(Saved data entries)
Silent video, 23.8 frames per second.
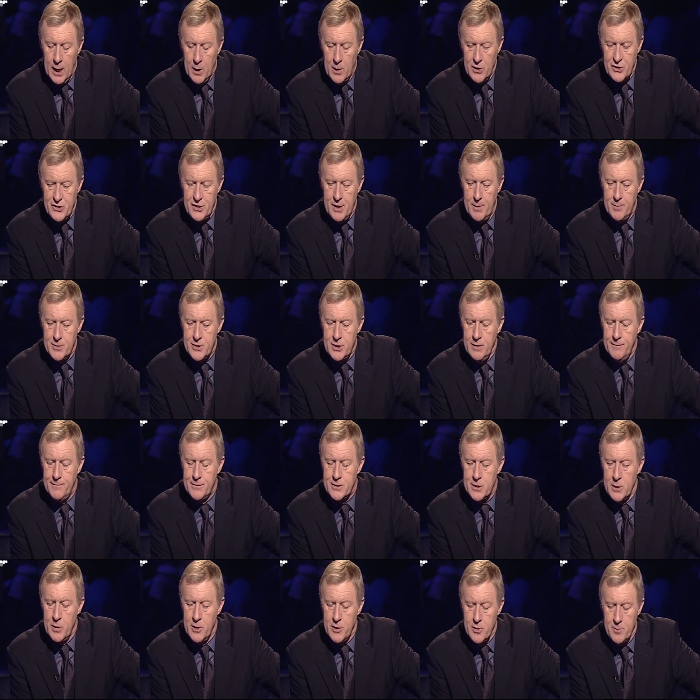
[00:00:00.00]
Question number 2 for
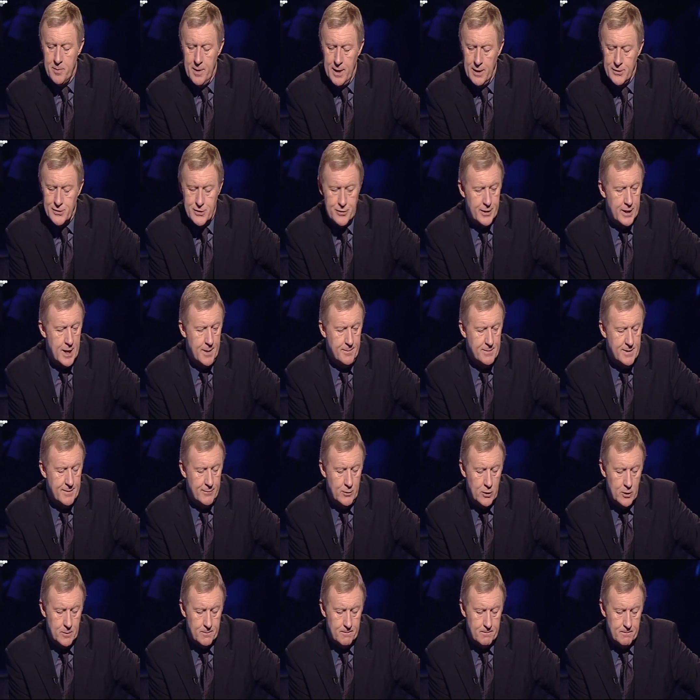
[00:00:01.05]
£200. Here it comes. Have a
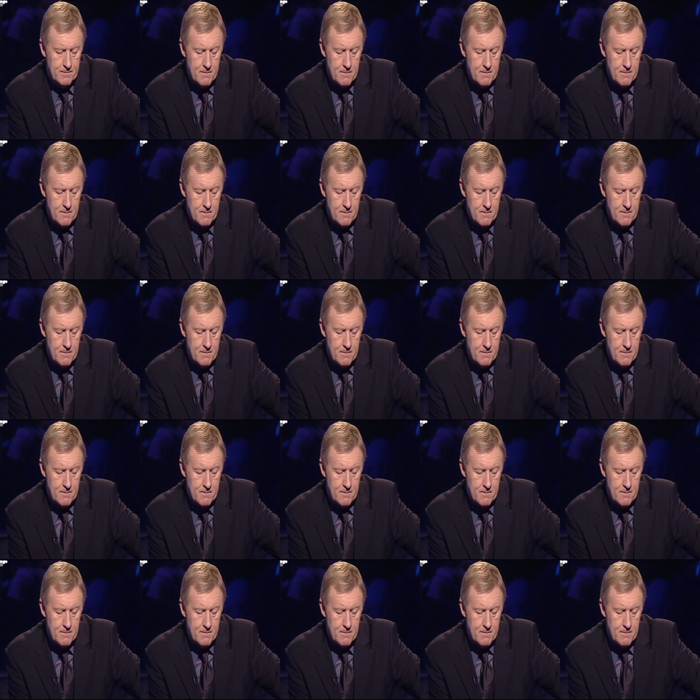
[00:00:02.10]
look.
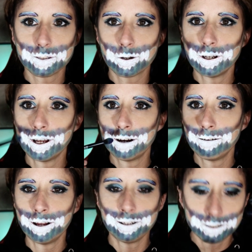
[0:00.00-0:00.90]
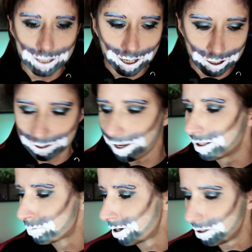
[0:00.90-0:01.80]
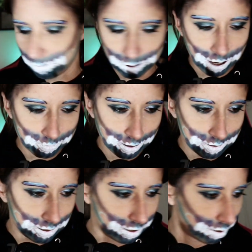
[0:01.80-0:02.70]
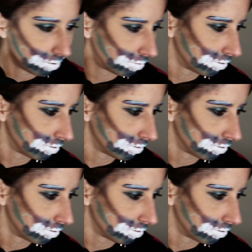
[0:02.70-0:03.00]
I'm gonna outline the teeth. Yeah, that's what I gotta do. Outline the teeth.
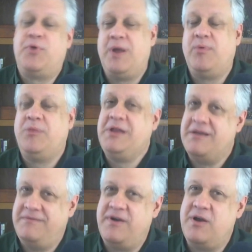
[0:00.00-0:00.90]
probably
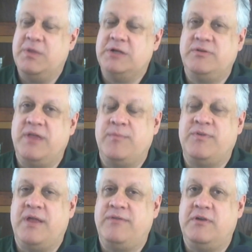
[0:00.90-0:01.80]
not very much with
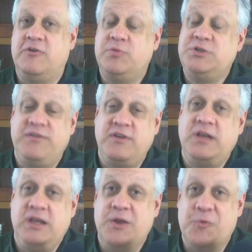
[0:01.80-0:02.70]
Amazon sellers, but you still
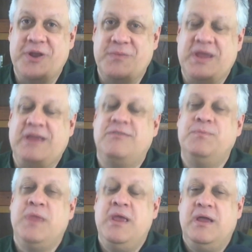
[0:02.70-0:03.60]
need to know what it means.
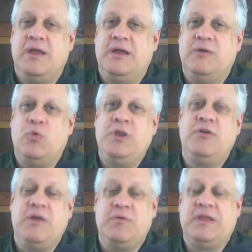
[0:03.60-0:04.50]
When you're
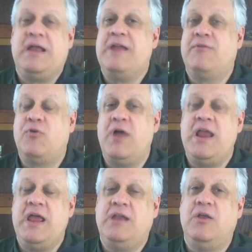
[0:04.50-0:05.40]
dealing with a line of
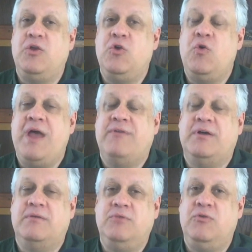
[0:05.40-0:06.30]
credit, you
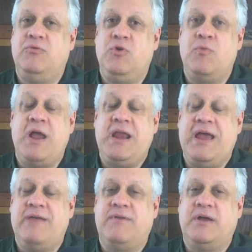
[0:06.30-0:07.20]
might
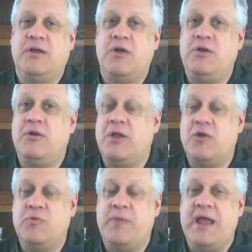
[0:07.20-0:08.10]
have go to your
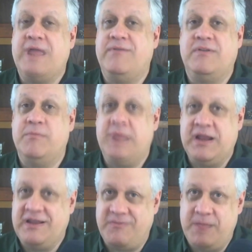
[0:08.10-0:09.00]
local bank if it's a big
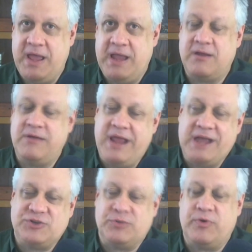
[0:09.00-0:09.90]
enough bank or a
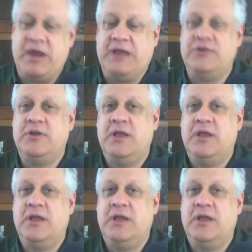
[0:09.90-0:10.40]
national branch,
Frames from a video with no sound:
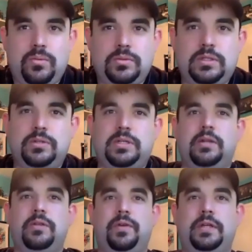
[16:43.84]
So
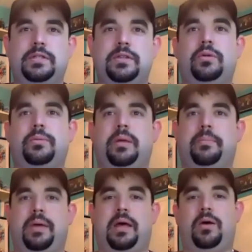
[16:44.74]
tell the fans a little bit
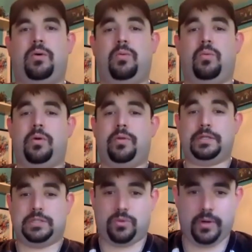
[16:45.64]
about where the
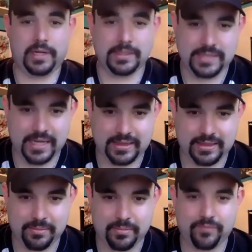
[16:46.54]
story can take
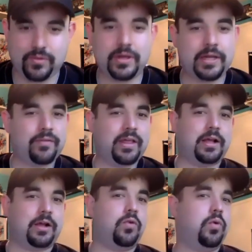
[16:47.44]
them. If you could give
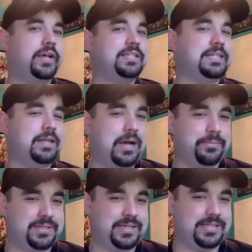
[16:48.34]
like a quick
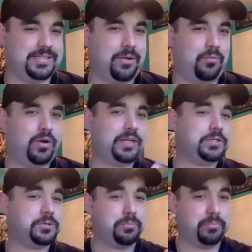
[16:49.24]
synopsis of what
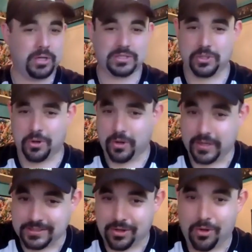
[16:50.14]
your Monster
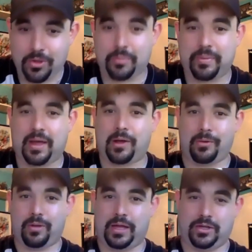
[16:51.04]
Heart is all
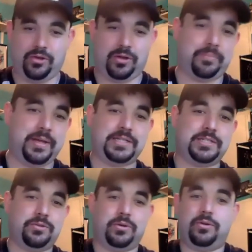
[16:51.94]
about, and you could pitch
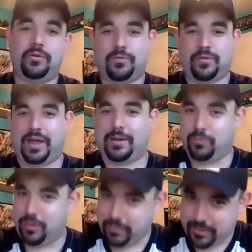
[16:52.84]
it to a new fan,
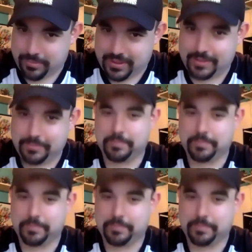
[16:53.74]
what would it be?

PROBLEM: Copy out all the records exactly, excluding pictures.

WRITTEN SOLUTION:
Silent video, 23.8 frames per second.
[00:00:00.00]
Question number 2 for
[00:00:01.05]
£200. Here it comes. Have a
[00:00:02.10]
look.
[0:00.00-0:00.90]
[0:00.90-0:01.80]
[0:01.80-0:02.70]
[0:02.70-0:03.00]
I'm gonna outline the teeth. Yeah, that's what I gotta do. Outline the teeth.
[0:00.00-0:00.90]
probably
[0:00.90-0:01.80]
not very much with
[0:01.80-0:02.70]
Amazon sellers, but you still
[0:02.70-0:03.60]
need to know what it means.
[0:03.60-0:04.50]
When you're
[0:04.50-0:05.40]
dealing with a line of
[0:05.40-0:06.30]
credit, you
[0:06.30-0:07.20]
might
[0:07.20-0:08.10]
have go to your
[0:08.10-0:09.00]
local bank if it's a big
[0:09.00-0:09.90]
enough bank or a
[0:09.90-0:10.40]
national branch,
Frames from a video with no sound:
[16:43.84]
So
[16:44.74]
tell the fans a little bit
[16:45.64]
about where the
[16:46.54]
story can take
[16:47.44]
them. If you could give
[16:48.34]
like a quick
[16:49.24]
synopsis of what
[16:50.14]
your Monster
[16:51.04]
Heart is all
[16:51.94]
about, and you could pitch
[16:52.84]
it to a new fan,
[16:53.74]
what would it be?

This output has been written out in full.